Yağma yok! Milli Görüş söylemlerinin öyle “ulu orta” herkes tarafından kullanılmasına göz yumamayız!
Evet, rahmetli Erbakan hocamız, “Milli Görüş bir yana diğerleri bir yana” diyordu!
Ve bugün “Milli Görüş söylemlerine” dört elle sarılanlar o günlerde “Milli Görüş gömleğini” sırtlarından çıkarıp attıklarını ilan ediyor ve bununla övünüyorlardı!

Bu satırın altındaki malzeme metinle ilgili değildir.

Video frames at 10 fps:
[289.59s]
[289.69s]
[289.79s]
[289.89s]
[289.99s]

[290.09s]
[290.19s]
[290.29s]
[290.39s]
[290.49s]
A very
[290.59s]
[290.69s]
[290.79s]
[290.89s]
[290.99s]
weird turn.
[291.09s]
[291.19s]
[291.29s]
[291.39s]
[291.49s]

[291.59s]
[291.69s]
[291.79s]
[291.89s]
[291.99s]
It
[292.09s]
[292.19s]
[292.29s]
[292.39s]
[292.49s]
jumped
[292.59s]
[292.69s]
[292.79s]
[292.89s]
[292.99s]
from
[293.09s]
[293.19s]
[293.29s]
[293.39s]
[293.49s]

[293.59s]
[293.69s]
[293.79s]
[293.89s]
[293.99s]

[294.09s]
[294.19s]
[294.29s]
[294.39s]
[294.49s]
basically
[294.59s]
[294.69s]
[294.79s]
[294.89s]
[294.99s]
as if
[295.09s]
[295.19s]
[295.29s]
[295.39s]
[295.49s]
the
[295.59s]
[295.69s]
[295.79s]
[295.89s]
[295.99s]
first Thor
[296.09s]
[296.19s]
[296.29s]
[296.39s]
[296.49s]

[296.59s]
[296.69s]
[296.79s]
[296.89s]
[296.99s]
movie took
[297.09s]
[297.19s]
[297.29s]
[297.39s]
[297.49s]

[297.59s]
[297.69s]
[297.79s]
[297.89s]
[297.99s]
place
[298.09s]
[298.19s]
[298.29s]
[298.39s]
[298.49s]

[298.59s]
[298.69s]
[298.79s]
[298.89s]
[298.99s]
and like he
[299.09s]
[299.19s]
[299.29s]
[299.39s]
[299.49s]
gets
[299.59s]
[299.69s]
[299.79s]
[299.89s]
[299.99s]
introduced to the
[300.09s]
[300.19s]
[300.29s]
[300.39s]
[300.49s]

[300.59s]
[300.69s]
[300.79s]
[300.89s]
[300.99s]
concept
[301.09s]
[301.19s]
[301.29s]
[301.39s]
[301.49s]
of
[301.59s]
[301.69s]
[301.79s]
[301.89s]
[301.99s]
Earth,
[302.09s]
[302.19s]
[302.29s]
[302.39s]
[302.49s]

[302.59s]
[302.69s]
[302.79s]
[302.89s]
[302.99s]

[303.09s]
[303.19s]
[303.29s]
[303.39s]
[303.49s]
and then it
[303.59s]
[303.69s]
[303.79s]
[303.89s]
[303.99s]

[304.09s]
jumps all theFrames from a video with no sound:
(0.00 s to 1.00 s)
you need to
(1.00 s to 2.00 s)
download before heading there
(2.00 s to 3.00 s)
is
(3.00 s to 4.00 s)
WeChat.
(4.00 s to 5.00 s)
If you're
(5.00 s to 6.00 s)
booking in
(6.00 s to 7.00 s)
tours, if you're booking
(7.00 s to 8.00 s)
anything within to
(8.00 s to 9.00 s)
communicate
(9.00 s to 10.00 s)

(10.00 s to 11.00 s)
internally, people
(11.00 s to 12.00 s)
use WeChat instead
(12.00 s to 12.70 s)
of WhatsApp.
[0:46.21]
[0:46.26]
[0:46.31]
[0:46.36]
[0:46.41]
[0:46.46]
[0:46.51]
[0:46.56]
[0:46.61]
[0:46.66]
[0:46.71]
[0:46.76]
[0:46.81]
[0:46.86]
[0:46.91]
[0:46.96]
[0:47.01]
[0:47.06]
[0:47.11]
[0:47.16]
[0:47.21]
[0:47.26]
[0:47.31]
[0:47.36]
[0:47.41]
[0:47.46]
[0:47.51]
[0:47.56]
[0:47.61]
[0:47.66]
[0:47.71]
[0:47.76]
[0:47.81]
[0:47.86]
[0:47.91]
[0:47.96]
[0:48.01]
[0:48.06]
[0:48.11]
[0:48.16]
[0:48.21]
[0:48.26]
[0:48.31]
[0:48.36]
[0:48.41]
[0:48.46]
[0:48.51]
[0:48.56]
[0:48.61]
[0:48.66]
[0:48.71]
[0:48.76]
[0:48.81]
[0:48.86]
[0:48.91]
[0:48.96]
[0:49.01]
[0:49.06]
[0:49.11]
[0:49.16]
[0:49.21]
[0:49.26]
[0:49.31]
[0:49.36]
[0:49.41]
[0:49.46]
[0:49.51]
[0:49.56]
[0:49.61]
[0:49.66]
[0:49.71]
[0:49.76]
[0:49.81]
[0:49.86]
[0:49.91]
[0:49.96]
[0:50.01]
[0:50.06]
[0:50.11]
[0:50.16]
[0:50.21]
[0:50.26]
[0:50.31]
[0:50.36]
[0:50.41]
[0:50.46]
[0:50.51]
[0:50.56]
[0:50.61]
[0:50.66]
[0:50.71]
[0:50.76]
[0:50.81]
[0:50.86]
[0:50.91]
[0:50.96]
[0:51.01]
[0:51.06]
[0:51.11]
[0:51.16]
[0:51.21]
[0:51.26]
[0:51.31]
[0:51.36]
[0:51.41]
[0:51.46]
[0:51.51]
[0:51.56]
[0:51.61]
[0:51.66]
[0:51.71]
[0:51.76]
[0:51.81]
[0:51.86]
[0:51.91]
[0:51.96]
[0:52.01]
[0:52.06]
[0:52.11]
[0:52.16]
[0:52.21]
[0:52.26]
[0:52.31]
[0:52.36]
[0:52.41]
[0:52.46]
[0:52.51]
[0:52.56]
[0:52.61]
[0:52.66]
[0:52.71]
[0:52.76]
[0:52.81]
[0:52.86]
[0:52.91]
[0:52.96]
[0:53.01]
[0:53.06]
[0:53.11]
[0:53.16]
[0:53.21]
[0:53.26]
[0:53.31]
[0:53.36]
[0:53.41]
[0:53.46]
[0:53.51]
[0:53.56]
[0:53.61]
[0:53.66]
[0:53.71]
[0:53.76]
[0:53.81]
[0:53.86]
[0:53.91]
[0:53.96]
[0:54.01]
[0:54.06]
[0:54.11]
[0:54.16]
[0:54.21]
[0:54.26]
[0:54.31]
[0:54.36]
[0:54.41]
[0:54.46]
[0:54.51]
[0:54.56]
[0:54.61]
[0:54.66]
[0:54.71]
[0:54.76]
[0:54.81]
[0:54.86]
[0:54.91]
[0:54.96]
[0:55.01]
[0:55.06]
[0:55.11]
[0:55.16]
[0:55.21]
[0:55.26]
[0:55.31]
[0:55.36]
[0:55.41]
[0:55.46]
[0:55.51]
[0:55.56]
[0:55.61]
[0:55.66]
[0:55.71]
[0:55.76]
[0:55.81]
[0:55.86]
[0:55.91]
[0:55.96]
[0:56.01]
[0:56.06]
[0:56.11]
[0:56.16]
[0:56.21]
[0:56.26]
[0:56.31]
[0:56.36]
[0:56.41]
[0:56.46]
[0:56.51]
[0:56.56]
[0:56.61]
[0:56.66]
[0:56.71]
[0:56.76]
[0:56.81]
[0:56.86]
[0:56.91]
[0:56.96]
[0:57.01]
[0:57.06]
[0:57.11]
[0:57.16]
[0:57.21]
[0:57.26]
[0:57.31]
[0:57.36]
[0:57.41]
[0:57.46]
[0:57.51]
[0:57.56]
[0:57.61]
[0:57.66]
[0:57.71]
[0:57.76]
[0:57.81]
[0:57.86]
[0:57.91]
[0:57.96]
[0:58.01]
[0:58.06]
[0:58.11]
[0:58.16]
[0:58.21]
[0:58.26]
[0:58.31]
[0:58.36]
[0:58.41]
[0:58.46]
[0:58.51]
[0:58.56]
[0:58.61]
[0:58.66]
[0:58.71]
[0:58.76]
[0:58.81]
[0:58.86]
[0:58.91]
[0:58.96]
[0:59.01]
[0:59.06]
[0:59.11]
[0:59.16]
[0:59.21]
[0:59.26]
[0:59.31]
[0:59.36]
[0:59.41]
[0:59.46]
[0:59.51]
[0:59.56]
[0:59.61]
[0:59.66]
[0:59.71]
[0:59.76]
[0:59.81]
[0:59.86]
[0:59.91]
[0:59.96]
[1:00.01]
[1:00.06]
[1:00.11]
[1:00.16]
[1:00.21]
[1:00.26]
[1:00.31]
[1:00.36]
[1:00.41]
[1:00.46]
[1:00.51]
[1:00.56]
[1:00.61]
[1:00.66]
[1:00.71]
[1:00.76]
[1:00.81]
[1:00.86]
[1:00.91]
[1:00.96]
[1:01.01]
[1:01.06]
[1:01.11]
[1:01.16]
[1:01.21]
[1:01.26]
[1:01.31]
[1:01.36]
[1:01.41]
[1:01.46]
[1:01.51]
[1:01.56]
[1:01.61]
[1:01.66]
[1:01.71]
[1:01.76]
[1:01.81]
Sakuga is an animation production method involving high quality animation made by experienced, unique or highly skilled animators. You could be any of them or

“Milli Görüş gömleğini” çıkarıp attıktan sonra kendilerini “Muhafazakâr Demokrat” olarak tanımlama başlamışlardı! Yani rahmetli Erbakan hocamız tarafından “Diğerleri” olarak tanımlanan saftaki yerlerini almışlardı!
Şimdi seçim yaklaştıkça bakıyorlar ki içinde bulundukları durum hiçte iç açıcı değil! Hemen “Milli Görüş söylemlerinden” medet ummaya başlıyorlar!
“Biz ve diğerleri” diyerek kendilerini bir zamanların Milli Görüş’ü yerine oturtmaya çabalıyorlar!
Tamam, bugüne kadar Milli Görüş’ün mirasından alabildiğine yararlandılar!
Dışa karşı “Milli Görüş gömleğini” sırtımızdan çıkarıp attık derken içe dönük politikalarında kendilerini “Milli Görüş’ün devamı” gibi göstermeye çabaladılar!
Ama izledikleri politikalar ile de Milli Görüş ideallerine tam zıt işlere imza attılar! Şimdi hem izledikleri “Milli Görüş’e ters” politikaların ezikliği altındalar hem de fena halde birbirlerine düşmüş durumdalar!
İçlerindeki insaf sahipleri izlenen politikalar karşısında seslerini yükseltme ihtiyacını duyuyor ve yöneticileri uyarıyorlar!
Ne var ki yönetimde söz sahibi olanlar bu tür uyarılara karşı adeta sağır duvar gibiler!
İçlerinden bazıları “Milli Görüş söylemlerine” dört elle sarılmaya çabalıyor ama Milli Görüş’ün kendisi de seçim yarışına katılmış bulunuyor!
Yani “aslı varken millet niye taklidini” tercih etsin ki!
Sadece “Milli Görüş söylemlerini” sahiplenerek sonuç almaları mümkün değil! O gömleği yani “Milli Görüş gömleğini” yeniden giymeleri şart!